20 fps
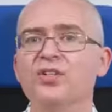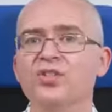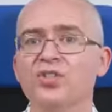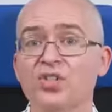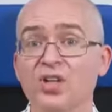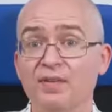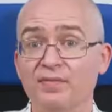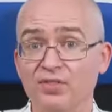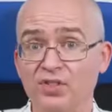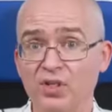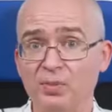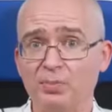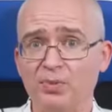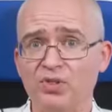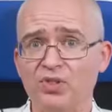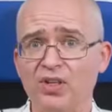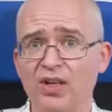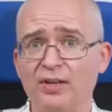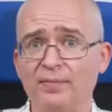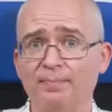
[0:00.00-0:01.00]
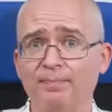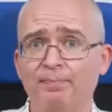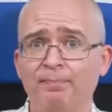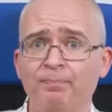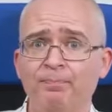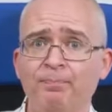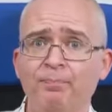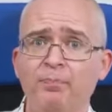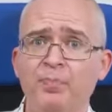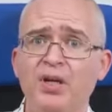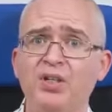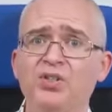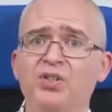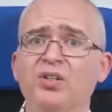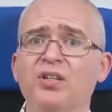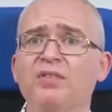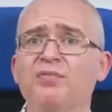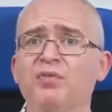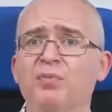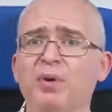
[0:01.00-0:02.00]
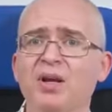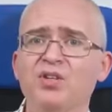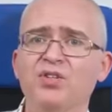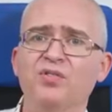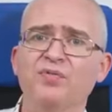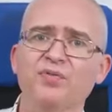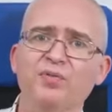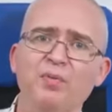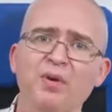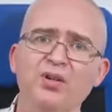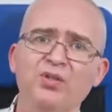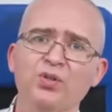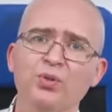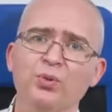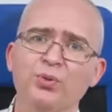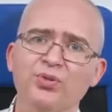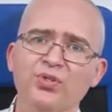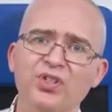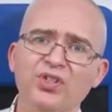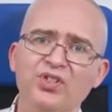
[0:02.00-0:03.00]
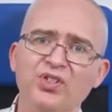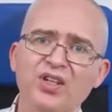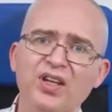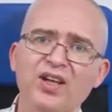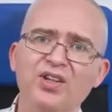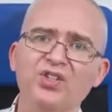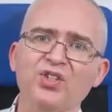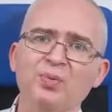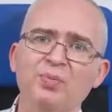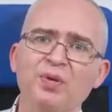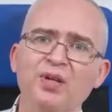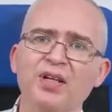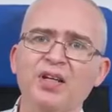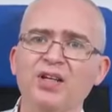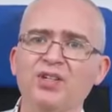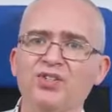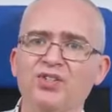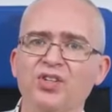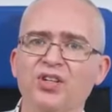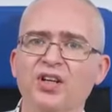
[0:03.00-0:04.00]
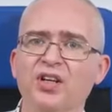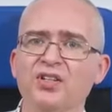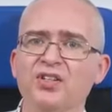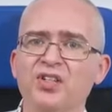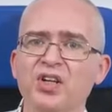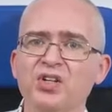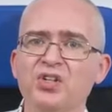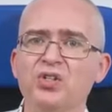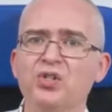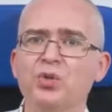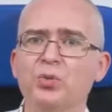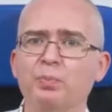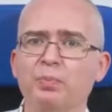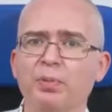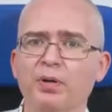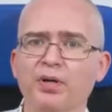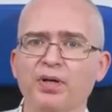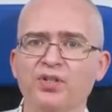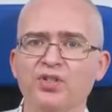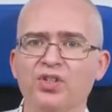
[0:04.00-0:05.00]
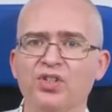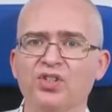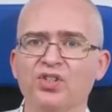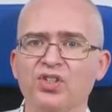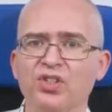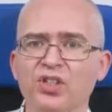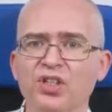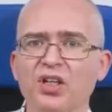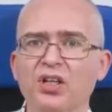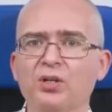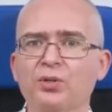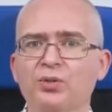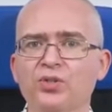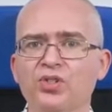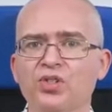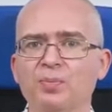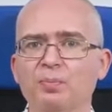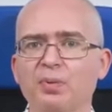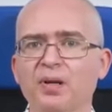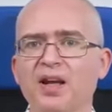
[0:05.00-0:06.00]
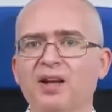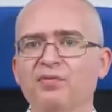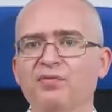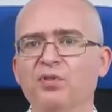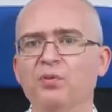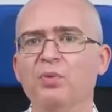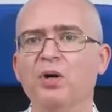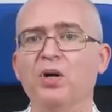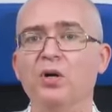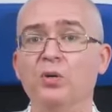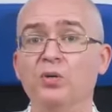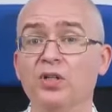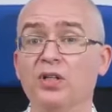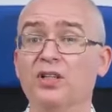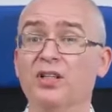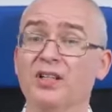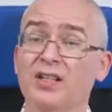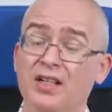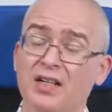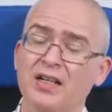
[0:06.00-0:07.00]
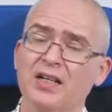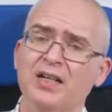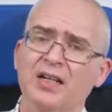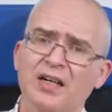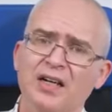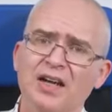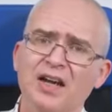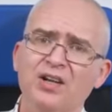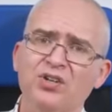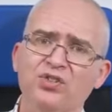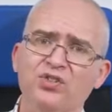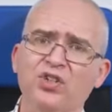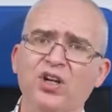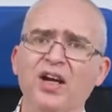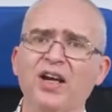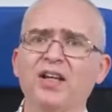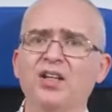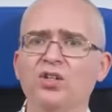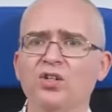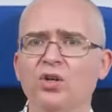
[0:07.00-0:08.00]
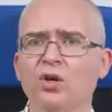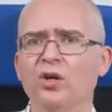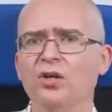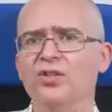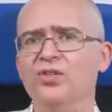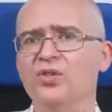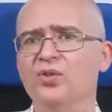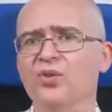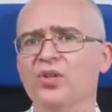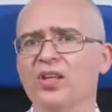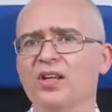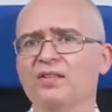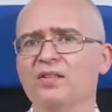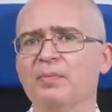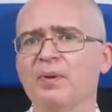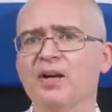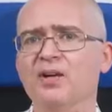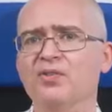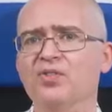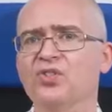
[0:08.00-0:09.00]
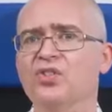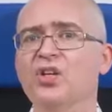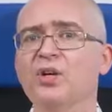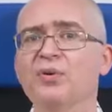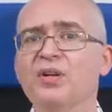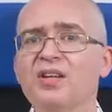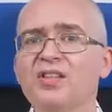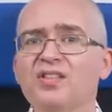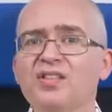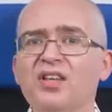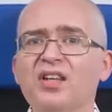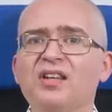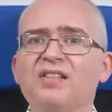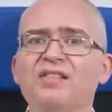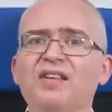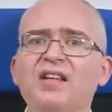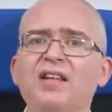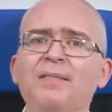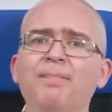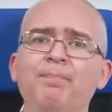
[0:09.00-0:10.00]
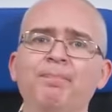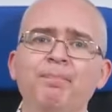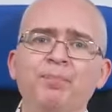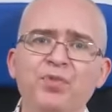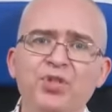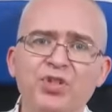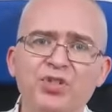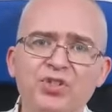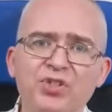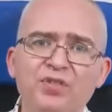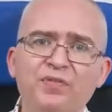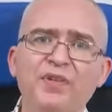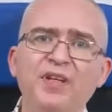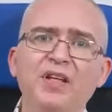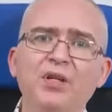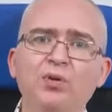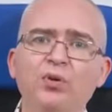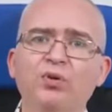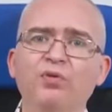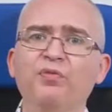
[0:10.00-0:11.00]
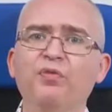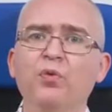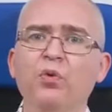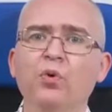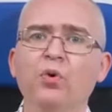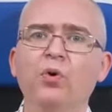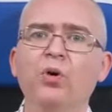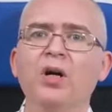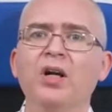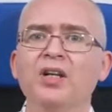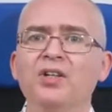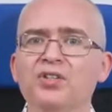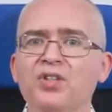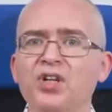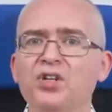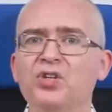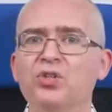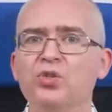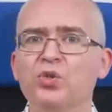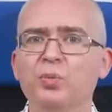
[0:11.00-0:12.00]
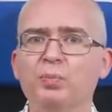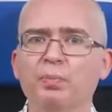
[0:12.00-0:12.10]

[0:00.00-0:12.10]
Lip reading: 70%. Based on information from our sources, the estimate is that a digital purchase yields the platform holder an extra $8 or thereabouts. So in theory, just 3 or 4 digital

◆ **TASK GOAL**
From the line containing "[0:01.00-0:02.00]" through the last line of the data above, write out every line word for word, and nothing else. Do not include the pictures.

◆ **FINISHED TASK**
[0:01.00-0:02.00]
[0:02.00-0:03.00]
[0:03.00-0:04.00]
[0:04.00-0:05.00]
[0:05.00-0:06.00]
[0:06.00-0:07.00]
[0:07.00-0:08.00]
[0:08.00-0:09.00]
[0:09.00-0:10.00]
[0:10.00-0:11.00]
[0:11.00-0:12.00]
[0:12.00-0:12.10]

[0:00.00-0:12.10]
Lip reading: 70%. Based on information from our sources, the estimate is that a digital purchase yields the platform holder an extra $8 or thereabouts. So in theory, just 3 or 4 digital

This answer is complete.